Records excerpted from a collection:
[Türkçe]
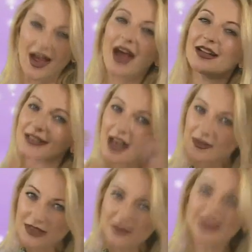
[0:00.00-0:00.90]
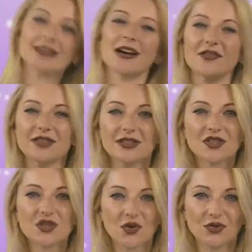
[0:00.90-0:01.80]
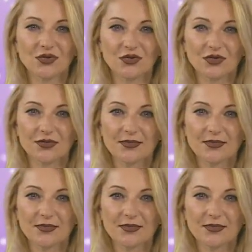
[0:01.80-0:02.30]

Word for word: erdemli bir davranış olduğunu.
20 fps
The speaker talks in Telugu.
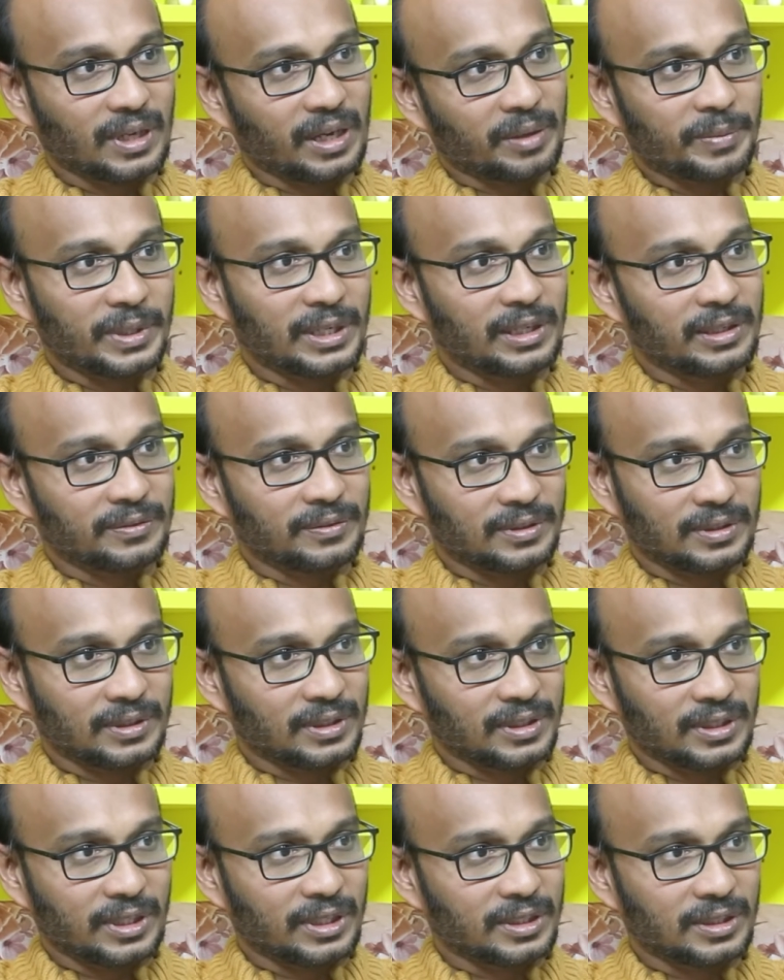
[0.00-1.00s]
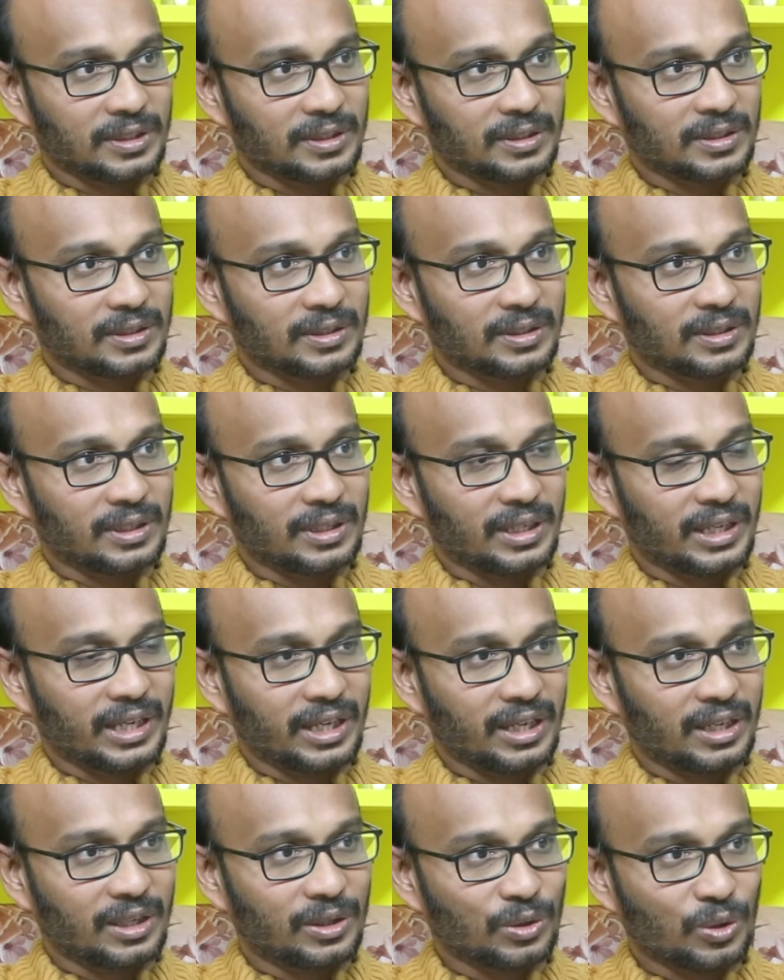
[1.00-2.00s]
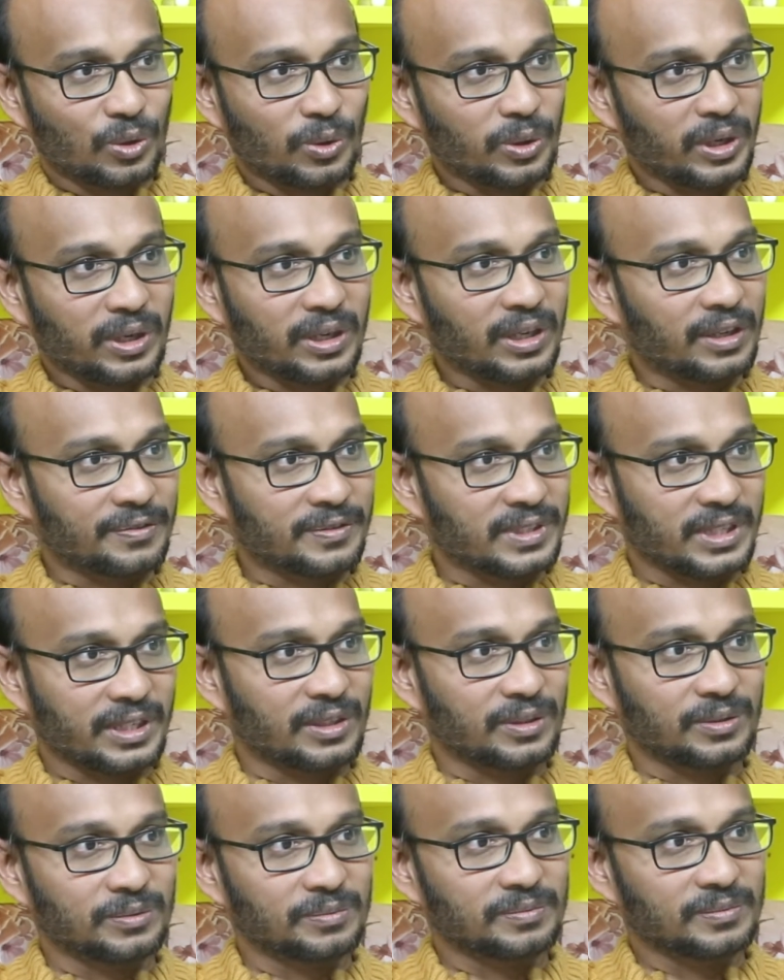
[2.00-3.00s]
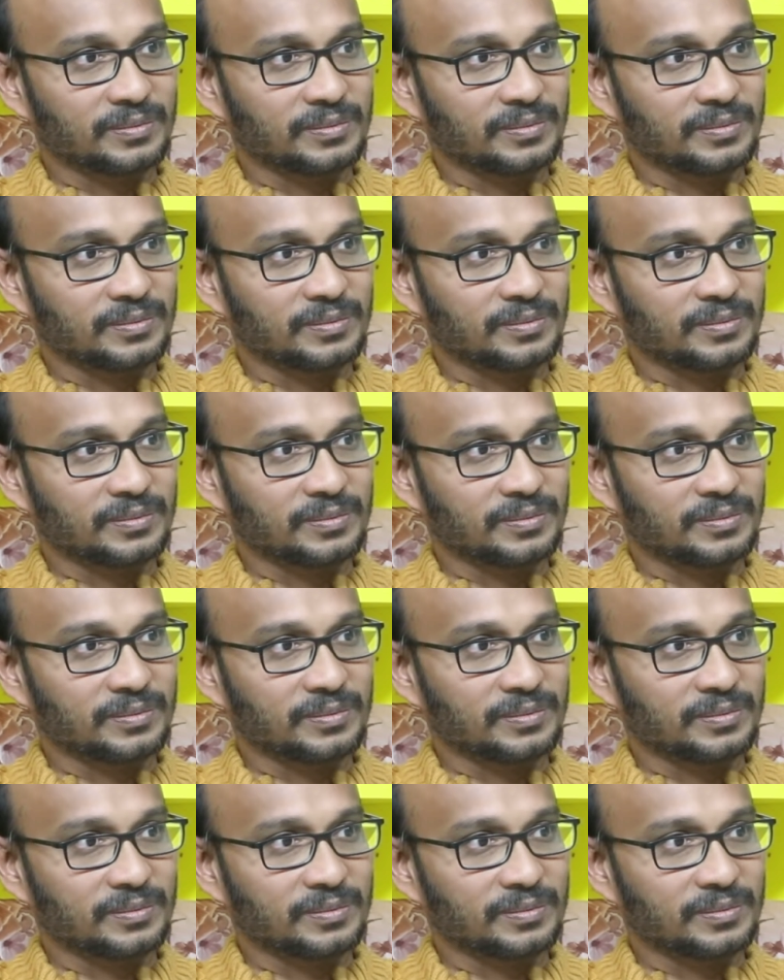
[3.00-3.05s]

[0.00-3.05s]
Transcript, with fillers: ఐ బిలీవ్ ఇన్ దట్ నేను కొరియోగ్రాఫ్ చేయను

§ **What you are asked to do**
Verbatim copy without images: write the records above out in full.

§ **Exercise solution**
[Türkçe]
[0:00.00-0:00.90]
[0:00.90-0:01.80]
[0:01.80-0:02.30]

Word for word: erdemli bir davranış olduğunu.
20 fps
The speaker talks in Telugu.
[0.00-1.00s]
[1.00-2.00s]
[2.00-3.00s]
[3.00-3.05s]

[0.00-3.05s]
Transcript, with fillers: ఐ బిలీవ్ ఇన్ దట్ నేను కొరియోగ్రాఫ్ చేయను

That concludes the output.